== Data to examine ==
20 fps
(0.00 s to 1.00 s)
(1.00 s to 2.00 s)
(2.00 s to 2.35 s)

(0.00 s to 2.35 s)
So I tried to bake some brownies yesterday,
===
== Data to examine ==
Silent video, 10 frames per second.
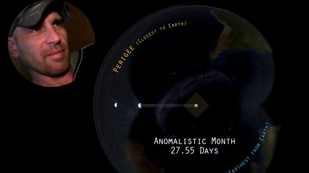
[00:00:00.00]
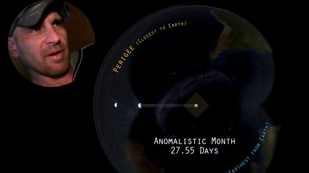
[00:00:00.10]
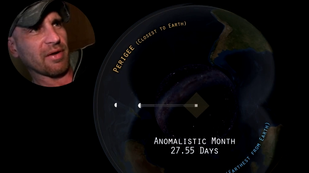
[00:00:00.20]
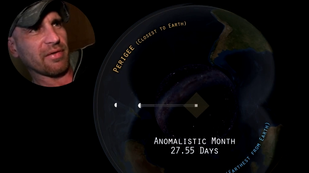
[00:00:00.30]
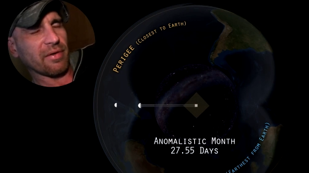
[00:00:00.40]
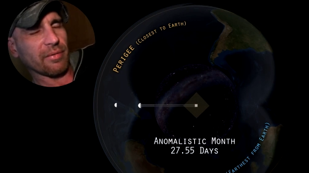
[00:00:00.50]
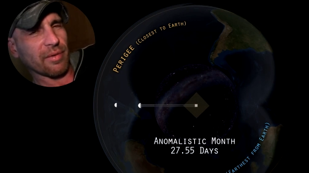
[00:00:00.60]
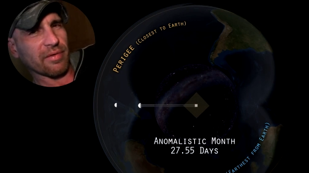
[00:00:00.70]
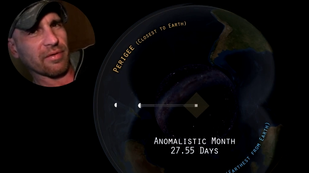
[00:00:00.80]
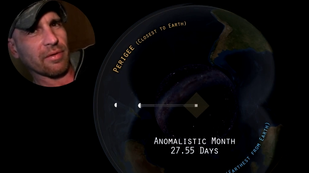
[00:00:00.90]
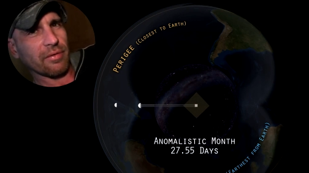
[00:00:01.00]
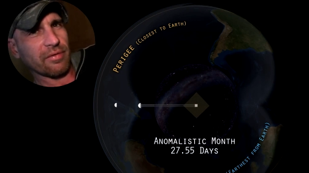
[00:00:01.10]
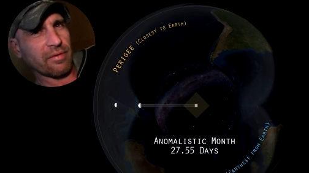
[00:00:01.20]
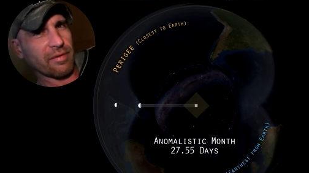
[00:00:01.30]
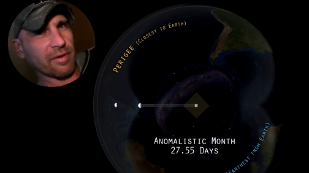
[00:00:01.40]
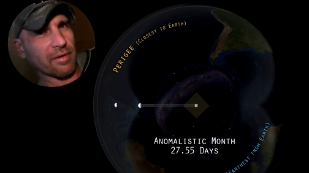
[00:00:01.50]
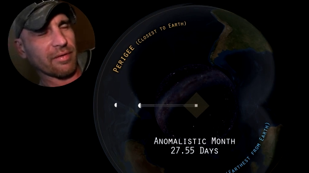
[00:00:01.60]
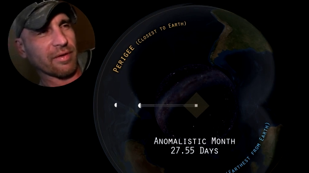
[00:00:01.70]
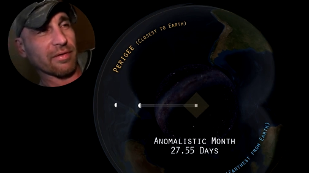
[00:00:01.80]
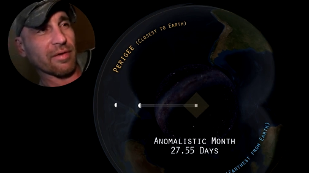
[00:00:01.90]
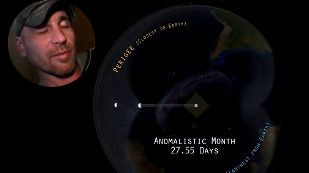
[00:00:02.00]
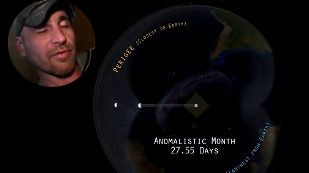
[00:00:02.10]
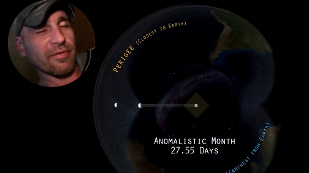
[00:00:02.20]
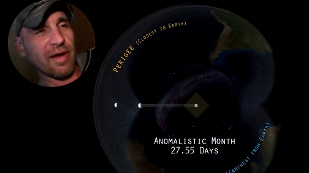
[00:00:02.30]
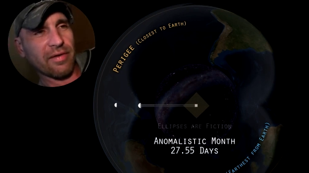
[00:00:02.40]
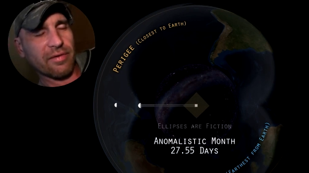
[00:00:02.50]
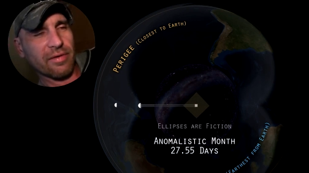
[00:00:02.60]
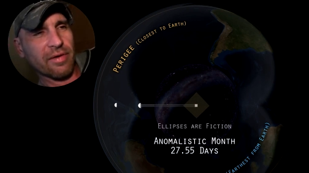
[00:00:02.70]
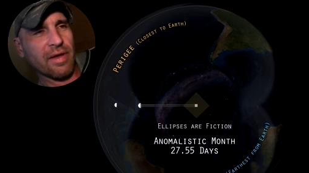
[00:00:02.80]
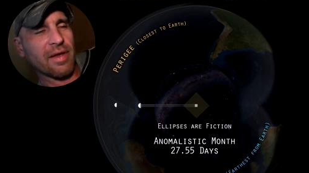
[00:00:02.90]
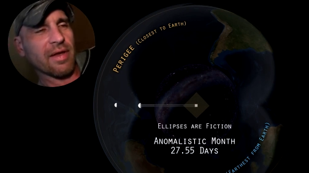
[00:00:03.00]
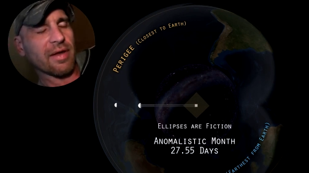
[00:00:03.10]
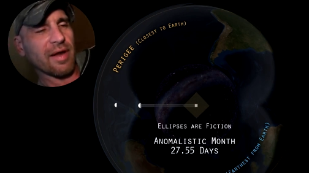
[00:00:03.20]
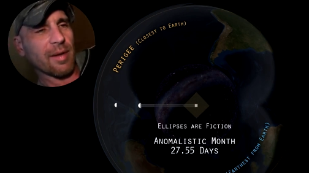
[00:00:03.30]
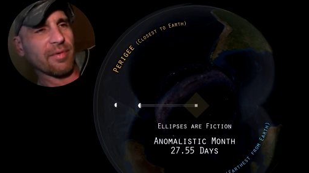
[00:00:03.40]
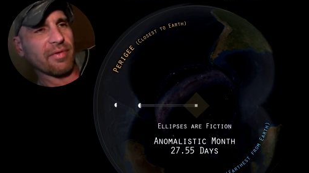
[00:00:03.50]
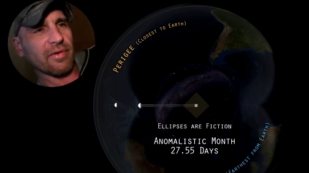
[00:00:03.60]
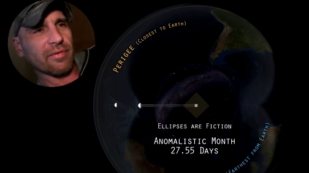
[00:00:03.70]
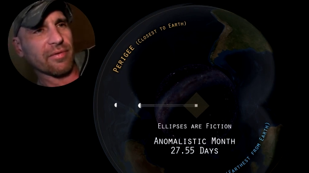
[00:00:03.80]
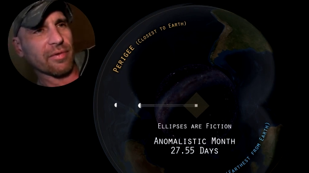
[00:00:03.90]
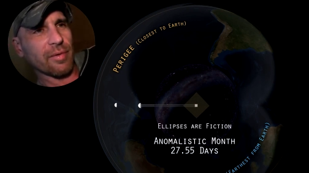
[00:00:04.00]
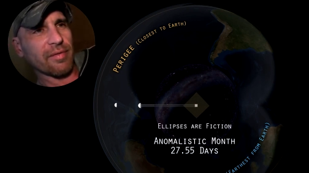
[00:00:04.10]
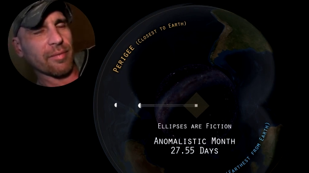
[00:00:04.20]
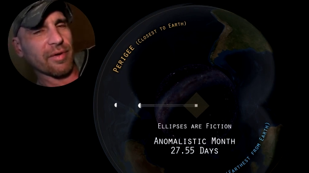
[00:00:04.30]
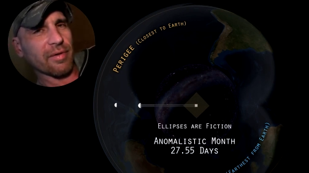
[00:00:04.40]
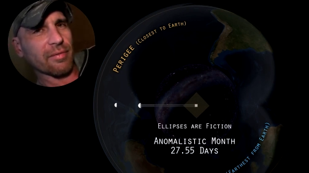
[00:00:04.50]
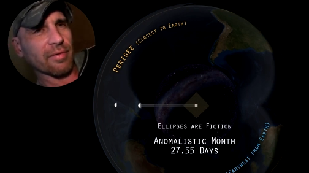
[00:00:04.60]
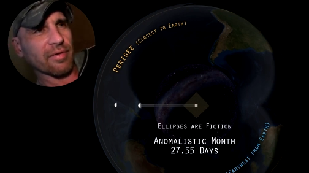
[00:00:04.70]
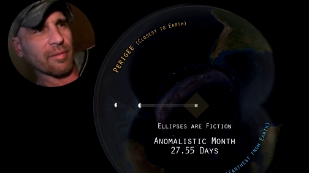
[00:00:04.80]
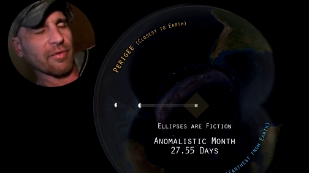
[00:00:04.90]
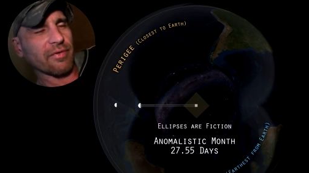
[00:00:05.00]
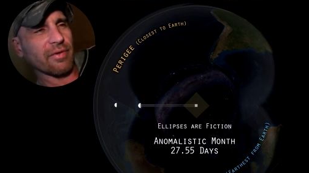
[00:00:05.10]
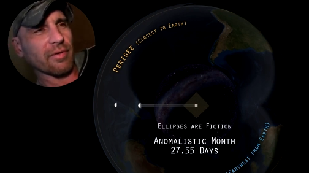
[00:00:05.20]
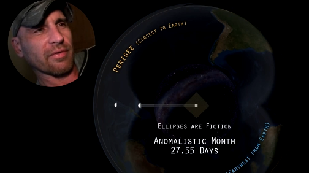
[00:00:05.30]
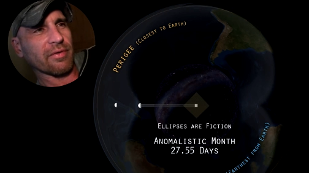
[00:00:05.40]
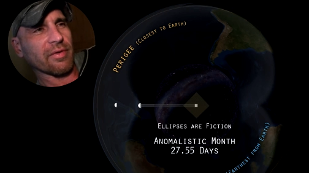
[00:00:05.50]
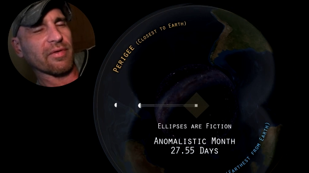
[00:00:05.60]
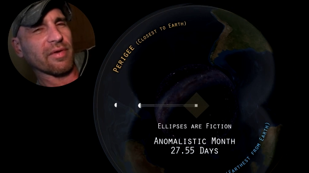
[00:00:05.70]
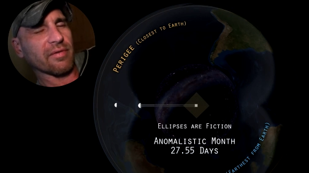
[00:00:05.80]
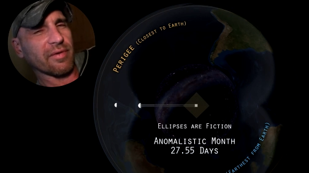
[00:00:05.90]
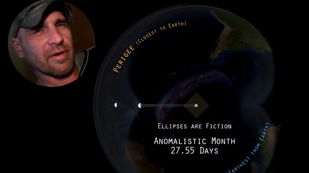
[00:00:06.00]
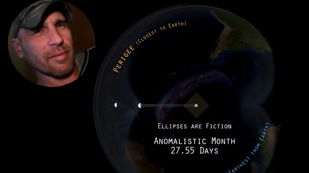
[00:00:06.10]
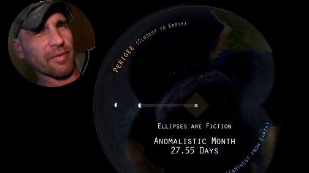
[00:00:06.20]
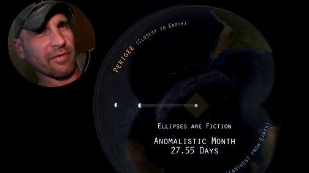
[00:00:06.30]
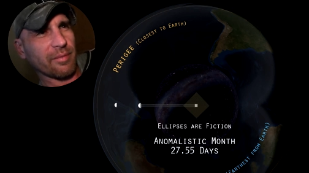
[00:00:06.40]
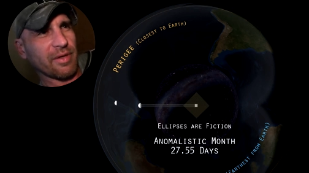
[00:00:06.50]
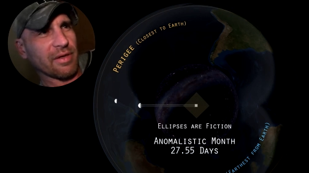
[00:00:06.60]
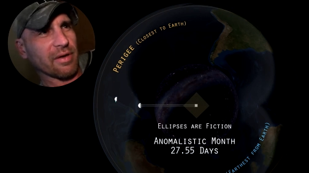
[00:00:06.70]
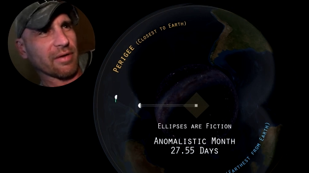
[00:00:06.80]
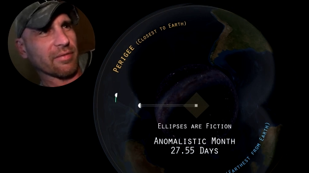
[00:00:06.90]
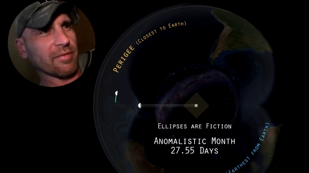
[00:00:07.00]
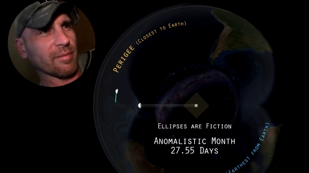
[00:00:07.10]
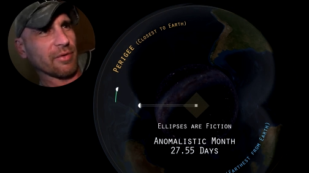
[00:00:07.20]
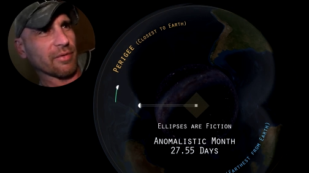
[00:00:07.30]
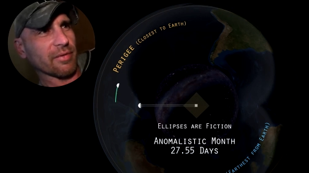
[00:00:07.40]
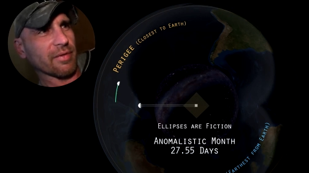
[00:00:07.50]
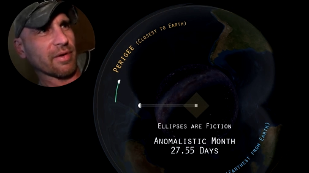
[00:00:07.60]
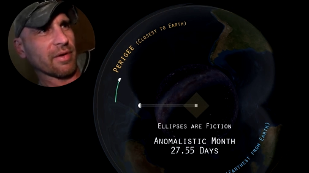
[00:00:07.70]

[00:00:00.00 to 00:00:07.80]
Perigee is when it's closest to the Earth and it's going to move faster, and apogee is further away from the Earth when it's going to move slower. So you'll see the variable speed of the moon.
===
◆ **The task**
Going by the data above, the answer is exactly the lines from the one holding "[00:00:03.40]" to the one holding "[00:00:07.70]", both kept, with the pictures left out.

◆ **Solution for this problem**
[00:00:03.40]
[00:00:03.50]
[00:00:03.60]
[00:00:03.70]
[00:00:03.80]
[00:00:03.90]
[00:00:04.00]
[00:00:04.10]
[00:00:04.20]
[00:00:04.30]
[00:00:04.40]
[00:00:04.50]
[00:00:04.60]
[00:00:04.70]
[00:00:04.80]
[00:00:04.90]
[00:00:05.00]
[00:00:05.10]
[00:00:05.20]
[00:00:05.30]
[00:00:05.40]
[00:00:05.50]
[00:00:05.60]
[00:00:05.70]
[00:00:05.80]
[00:00:05.90]
[00:00:06.00]
[00:00:06.10]
[00:00:06.20]
[00:00:06.30]
[00:00:06.40]
[00:00:06.50]
[00:00:06.60]
[00:00:06.70]
[00:00:06.80]
[00:00:06.90]
[00:00:07.00]
[00:00:07.10]
[00:00:07.20]
[00:00:07.30]
[00:00:07.40]
[00:00:07.50]
[00:00:07.60]
[00:00:07.70]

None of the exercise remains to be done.